MADISON - A new report this morning finds an obscene amount of money was spent on Wisconsin's nine Senate recalls over the summer.  The amount shatters previous spending records on state races in Wisconsin.

According to the Wisconsin Democracy Campaign report, nearly $44 million was spent on recall elections targeting nine Wisconsin state lawmakers following this year's Capitol Chaos.

"They are absolutely jaw dropping figures," said the Wisconsin Democracy Campaign's Executive Director Mike McCabe.  "Politics has it's own inflation rate and seems to be the one sector of the economy that is totally recession proof," McCabe said.

McCabe points out that the $44 million more than doubles the previous record spent on legislative races.  That was $20.25 million in 2008.  And that was on 99 Assembly races and 16 races in the Senate.  This summer's number was for just 9 Senate races.

The Wisconsin Democracy Campaign based its estimates on reports filed with the state and assumptions on how much was spent by groups that don't have to report.

The report found Democrats and their backers outspent Republicans $23.4 million to $20.5 million in this summer's recalls.

Outside groups outspent the candidates themselves $34.5 million to $8 million.  McCabe says three of the Senate races saw record spending for candidates.  "We had record fund raising and spending by candidates and yet they were being outspent by 4 to 1 by outside interest groups," said McCabe.

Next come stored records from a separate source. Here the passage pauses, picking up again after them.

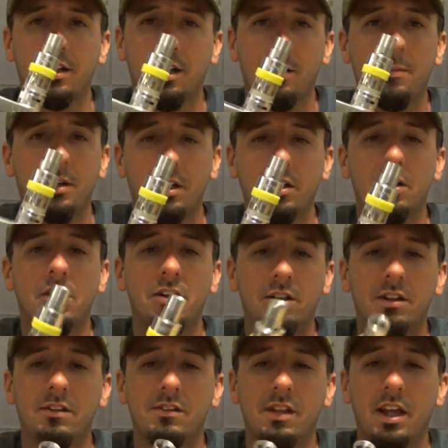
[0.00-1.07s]
I mean, look
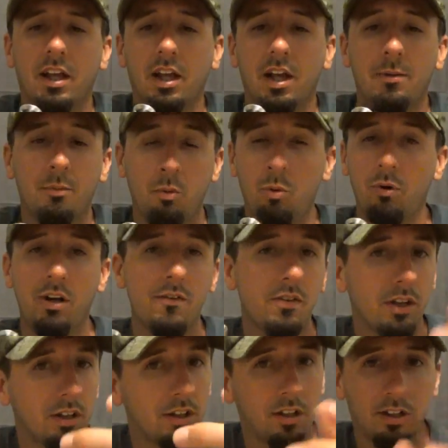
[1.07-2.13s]
this thing up, or
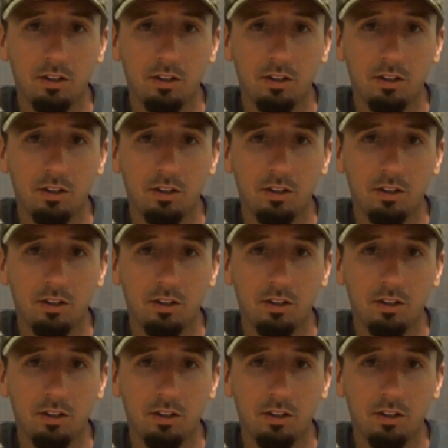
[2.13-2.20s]
even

The advantage for Democrats also was seen in outside spending, as they generated $18.6 million compared to $15.9 million for Republicans.

We Are Wisconsin, a political action committee composed of national and Wisconsin unions, spent the most on the recalls at $10.75 million. The group paid for more than 20 television ads and spent the most in support of Democrat Sandy Pasch in her race against Republican Sen. Alberta Darling of River Hills. Darling won.

The estimated $10 million spent on that race was more than any of the others. The second highest, at $7.2 million, was in the race won by Republican Sen. Luther Olsen of Ripon over Democrat Fred Clark.

Club for Growth Wisconsin, the state arm of the national conservative group, was the second highest spender at an estimated $9 million.

Because of the type of campaigning it does, Club for Growth Wisconsin is not required to file the same reports as We Are Wisconsin, and its spending was estimated by the Wisconsin Democracy Campaign. It estimated the spending by looking at television ad buys and the cost of comparable activity like mailings, automated phone calls and consulting that is disclosed by others.

The Democratic-backing Greater Wisconsin Committee was third with an estimated $4 million in spending.